Instructions to follow:
Each entry needs to appear again, retyped exactly as it is below.

[Stored entries]
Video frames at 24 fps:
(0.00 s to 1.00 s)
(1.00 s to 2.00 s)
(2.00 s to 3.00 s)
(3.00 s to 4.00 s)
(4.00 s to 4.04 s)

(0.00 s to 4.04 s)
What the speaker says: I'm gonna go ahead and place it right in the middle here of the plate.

Result for this task:
Video frames at 24 fps:
(0.00 s to 1.00 s)
(1.00 s to 2.00 s)
(2.00 s to 3.00 s)
(3.00 s to 4.00 s)
(4.00 s to 4.04 s)

(0.00 s to 4.04 s)
What the speaker says: I'm gonna go ahead and place it right in the middle here of the plate.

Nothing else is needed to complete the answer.